As a point of comparison, it is at this stage that some languages have their macro layer, though Rust does not. For example, C/C++ macros are effectively processed at this point. 3 This is why the following code works: 4

#define SUB int
#define BEGIN {
#define END }

SUB main() BEGIN
    printf("Oh, the horror!\n");
END
3

In fact, the C preprocessor uses a different lexical structure to C itself, but the distinction is broadly irrelevant.

4

Whether it should work is an entirely different question.

Parsing

The next stage is parsing, where the stream of tokens is turned into an Abstract Syntax Tree (AST). This involves building up the syntactic structure of the program in memory. For example, the token sequence 1 + 2 is transformed into the equivalent of:

┌─────────┐   ┌─────────┐
│ BinOp   │ ┌╴│ LitInt  │
│ op: Add │ │ │ val: 1  │
│ lhs: ◌  │╶┘ └─────────┘
│ rhs: ◌  │╶┐ ┌─────────┐
└─────────┘ └╴│ LitInt  │
              │ val: 2  │
              └─────────┘

The AST contains the structure of the entire program, though it is based on purely lexical information. For example, although the compiler may know that a particular expression is referring to a variable called a, at this stage, it has no way of knowing what a is, or even where it comes from.

It is after the AST has been constructed that macros are processed. However, before we can discuss that, we have to talk about token trees.

Token trees

Token trees are somewhere between tokens and the AST. Firstly, almost all tokens are also token trees; more specifically, they are leaves. There is one other kind of thing that can be a token tree leaf, but we will come back to that later.
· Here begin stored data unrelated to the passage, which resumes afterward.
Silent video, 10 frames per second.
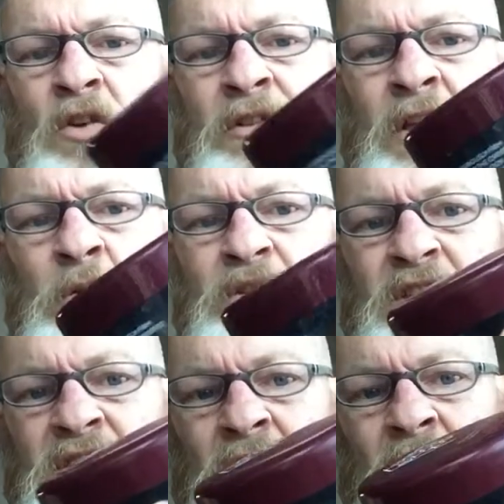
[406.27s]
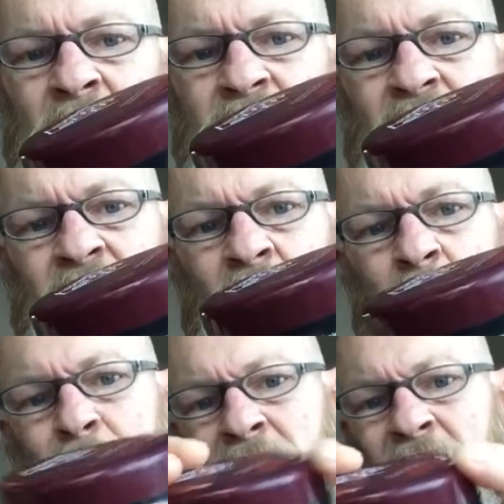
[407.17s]
on there, which is nice. There's no
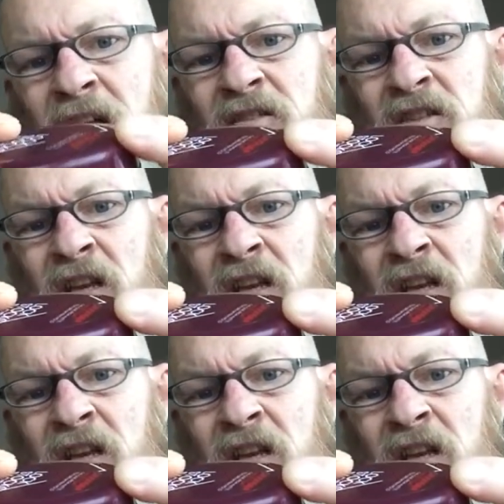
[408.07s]
BS.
The only basic tokens that are not leaves are the "grouping" tokens: (...), [...], and {...}. These three are the interior nodes of token trees, and what give them their structure. To give a concrete example, this sequence of tokens:

a + b + (c + d[0]) + e

would be parsed into the following token trees:

«a» «+» «b» «+» «(   )» «+» «e»
          ╭────────┴──────────╮
           «c» «+» «d» «[   ]»
                        ╭─┴─╮
                         «0»

Note that this has no relationship to the AST the expression would produce; instead of a single root node, there are seven token trees at the root level. For reference, the AST would be:

                                          ┌─────────┐
                                          │ BinOp   │
                                          │ op: Add │
                                        ┌╴│ lhs: ◌  │
                            ┌─────────┐ │ │ rhs: ◌  │╶┐ ┌─────────┐
                            │ BinOp   │╶┘ └─────────┘ └╴│ Var     │
                            │ op: Add │                 │ name: e │
                          ┌╴│ lhs: ◌  │                 └─────────┘
┌─────────┐   ┌─────────┐ │ │ rhs: ◌  │╶┐ ┌─────────┐
│ Var     │╶┐ │ BinOp   │╶┘ └─────────┘ └╴│ BinOp   │
│ name: a │ │ │ op: Add │                 │ op: Add │
└─────────┘ └╴│ lhs: ◌  │               ┌╴│ lhs: ◌  │
┌─────────┐ ┌╴│ rhs: ◌  │   ┌─────────┐ │ │ rhs: ◌  │╶┐ ┌─────────┐
│ Var     │╶┘ └─────────┘   │ Var     │╶┘ └─────────┘ └╴│ Index   │
│ name: b │                 │ name: c │               ┌╴│ arr: ◌  │
└─────────┘                 └─────────┘   ┌─────────┐ │ │ ind: ◌  │╶┐
                                          │ Var     │╶┘ └─────────┘ │
                                          │ name: d │   ┌─────────┐ │
                                          └─────────┘   │ LitInt  │╶┘
                                                        │ val: 0  │
                                                        └─────────┘

It is important to understand the distinction between the AST and token trees. When writing macros, you have to deal with both as distinct things.

One other aspect of this to note: it is impossible to have an unpaired parenthesis, bracket or brace; nor is it possible to have incorrectly nested groups in a token tree.